- What the task requires: Please return the listing exactly as it stands, skipping any pictures.

====

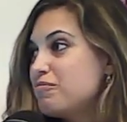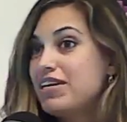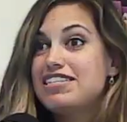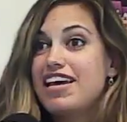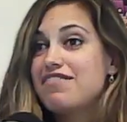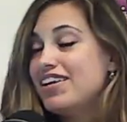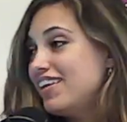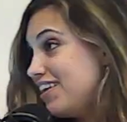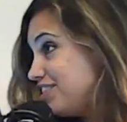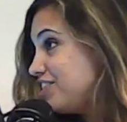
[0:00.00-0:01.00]
Because I have
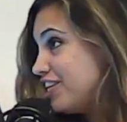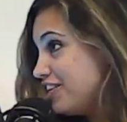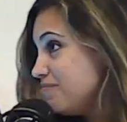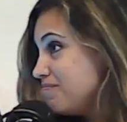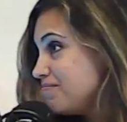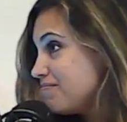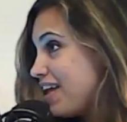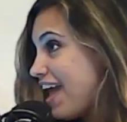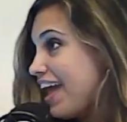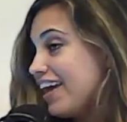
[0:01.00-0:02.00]
ADHD,
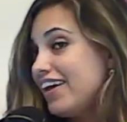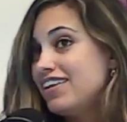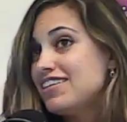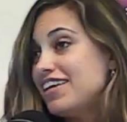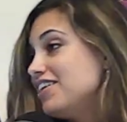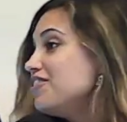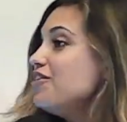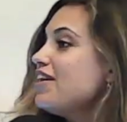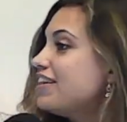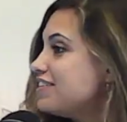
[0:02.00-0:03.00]
and I didn't know
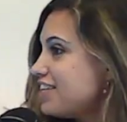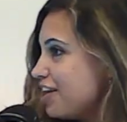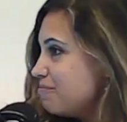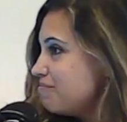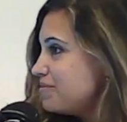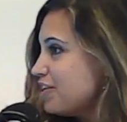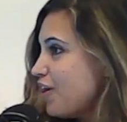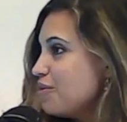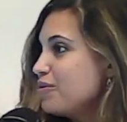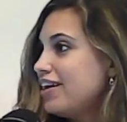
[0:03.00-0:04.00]
that at the time. So
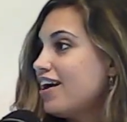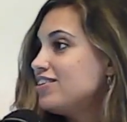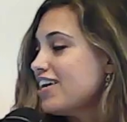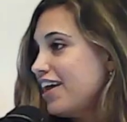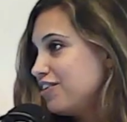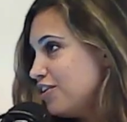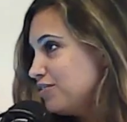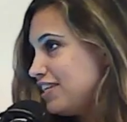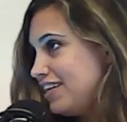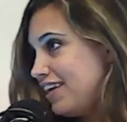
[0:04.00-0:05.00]
I went
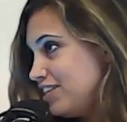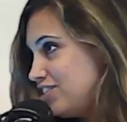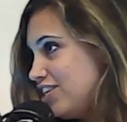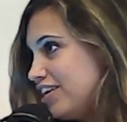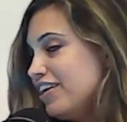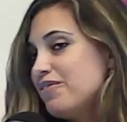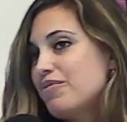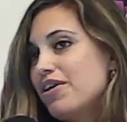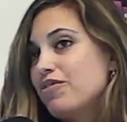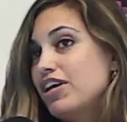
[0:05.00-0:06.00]
undiagnosed ADHD.
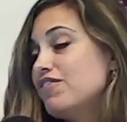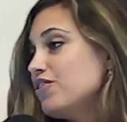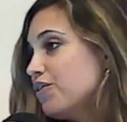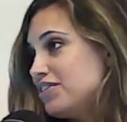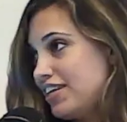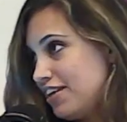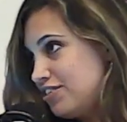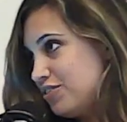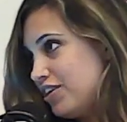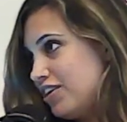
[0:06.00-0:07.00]
Well, even though I was a gate
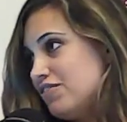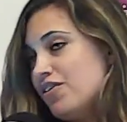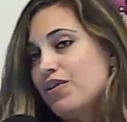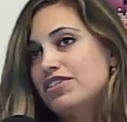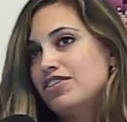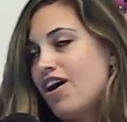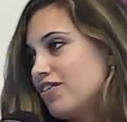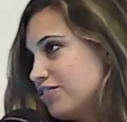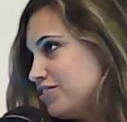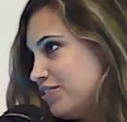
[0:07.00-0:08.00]
student, even though I was an
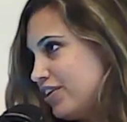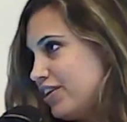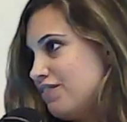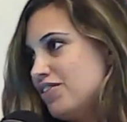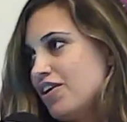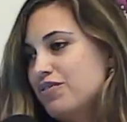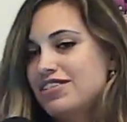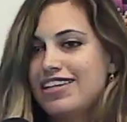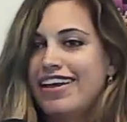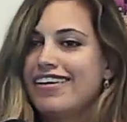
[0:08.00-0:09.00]
honor student, even though I was
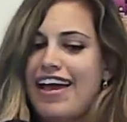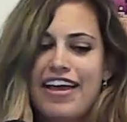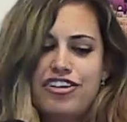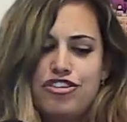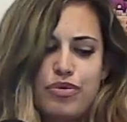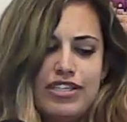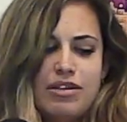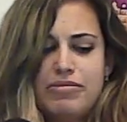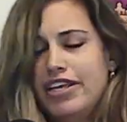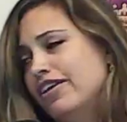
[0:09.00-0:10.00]
like I could just read
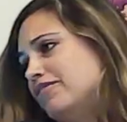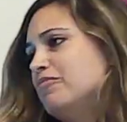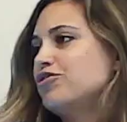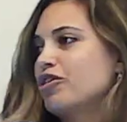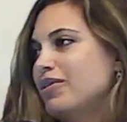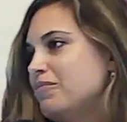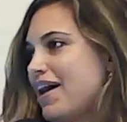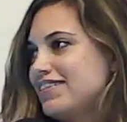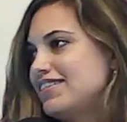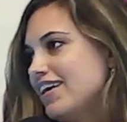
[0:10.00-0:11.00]
something and absorb it,
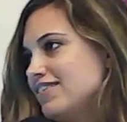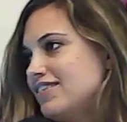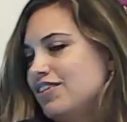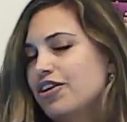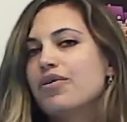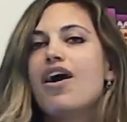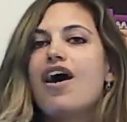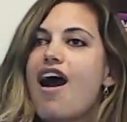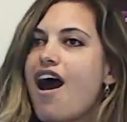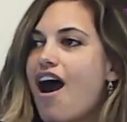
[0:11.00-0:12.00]
pass the test. You know,
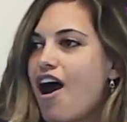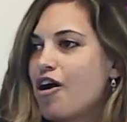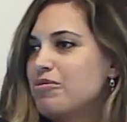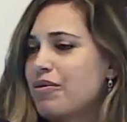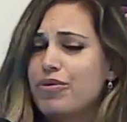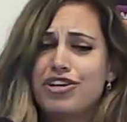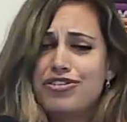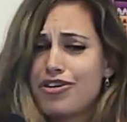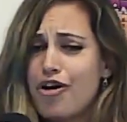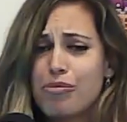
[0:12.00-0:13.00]
um, I wouldn't do
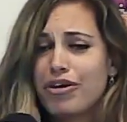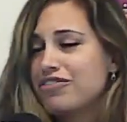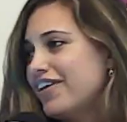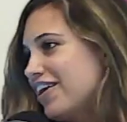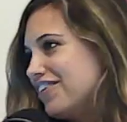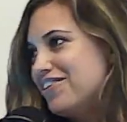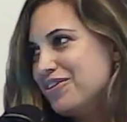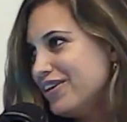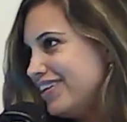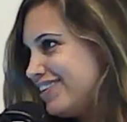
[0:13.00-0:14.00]
the homework if I already knew
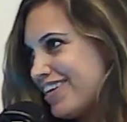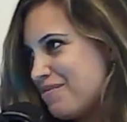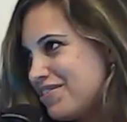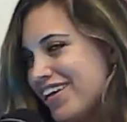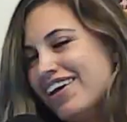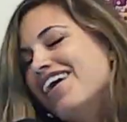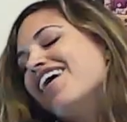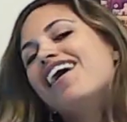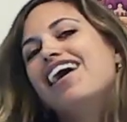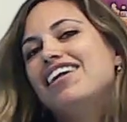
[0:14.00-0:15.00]
it, type thing.
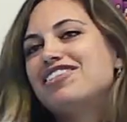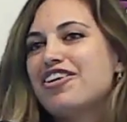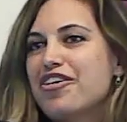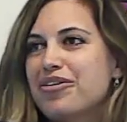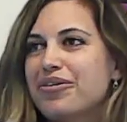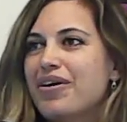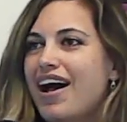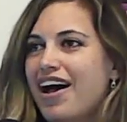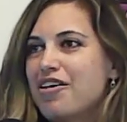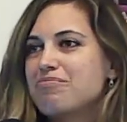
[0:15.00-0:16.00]
And so
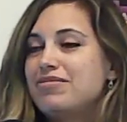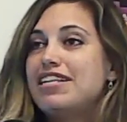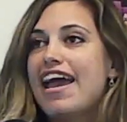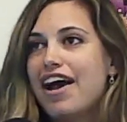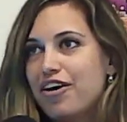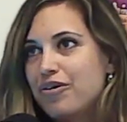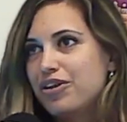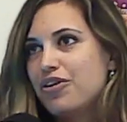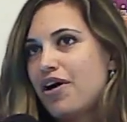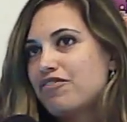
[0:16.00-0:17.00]
um, now, you
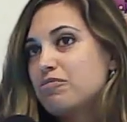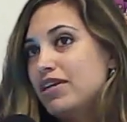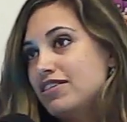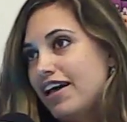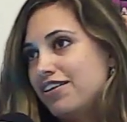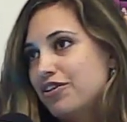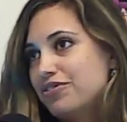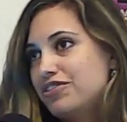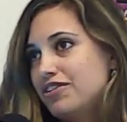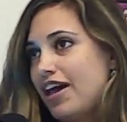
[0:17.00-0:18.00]
know, after being
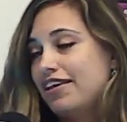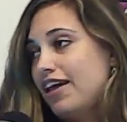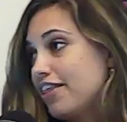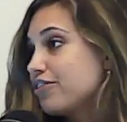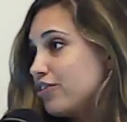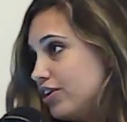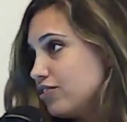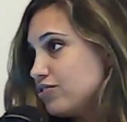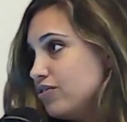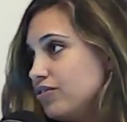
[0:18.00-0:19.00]
diagnosed at, at 30
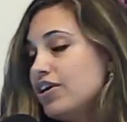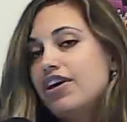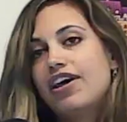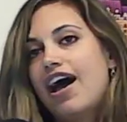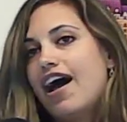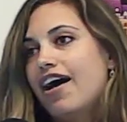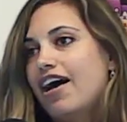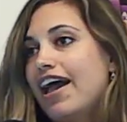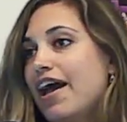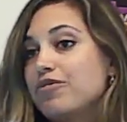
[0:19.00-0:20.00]
years old, uh,
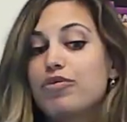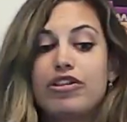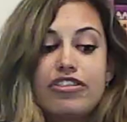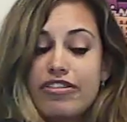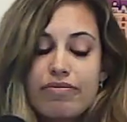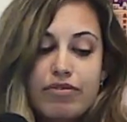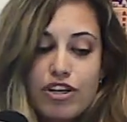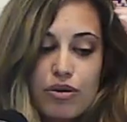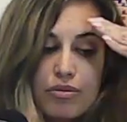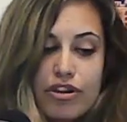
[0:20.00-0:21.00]
I, I went you
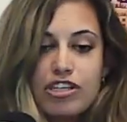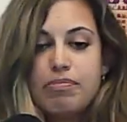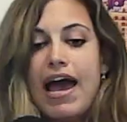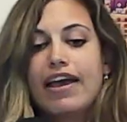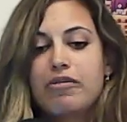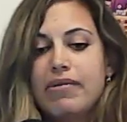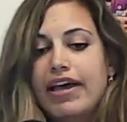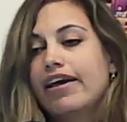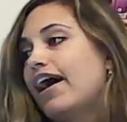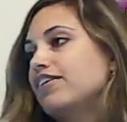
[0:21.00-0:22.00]
know looked back at my
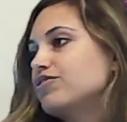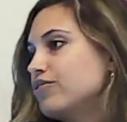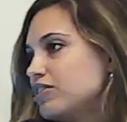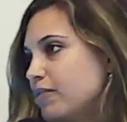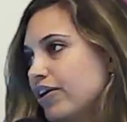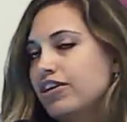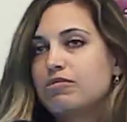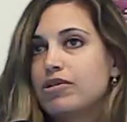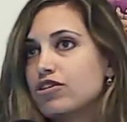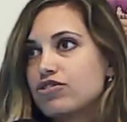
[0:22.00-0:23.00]
high school experience,
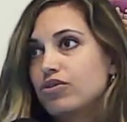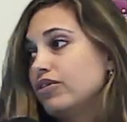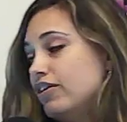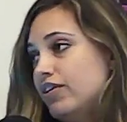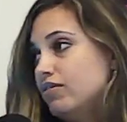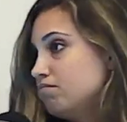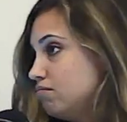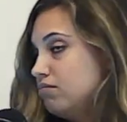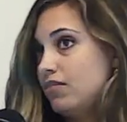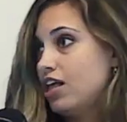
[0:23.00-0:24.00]
middle school, even
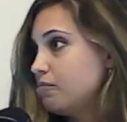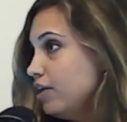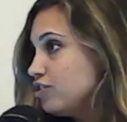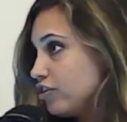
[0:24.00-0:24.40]
and it elementary.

====

- Problem solution:
[0:00.00-0:01.00]
Because I have
[0:01.00-0:02.00]
ADHD,
[0:02.00-0:03.00]
and I didn't know
[0:03.00-0:04.00]
that at the time. So
[0:04.00-0:05.00]
I went
[0:05.00-0:06.00]
undiagnosed ADHD.
[0:06.00-0:07.00]
Well, even though I was a gate
[0:07.00-0:08.00]
student, even though I was an
[0:08.00-0:09.00]
honor student, even though I was
[0:09.00-0:10.00]
like I could just read
[0:10.00-0:11.00]
something and absorb it,
[0:11.00-0:12.00]
pass the test. You know,
[0:12.00-0:13.00]
um, I wouldn't do
[0:13.00-0:14.00]
the homework if I already knew
[0:14.00-0:15.00]
it, type thing.
[0:15.00-0:16.00]
And so
[0:16.00-0:17.00]
um, now, you
[0:17.00-0:18.00]
know, after being
[0:18.00-0:19.00]
diagnosed at, at 30
[0:19.00-0:20.00]
years old, uh,
[0:20.00-0:21.00]
I, I went you
[0:21.00-0:22.00]
know looked back at my
[0:22.00-0:23.00]
high school experience,
[0:23.00-0:24.00]
middle school, even
[0:24.00-0:24.40]
and it elementary.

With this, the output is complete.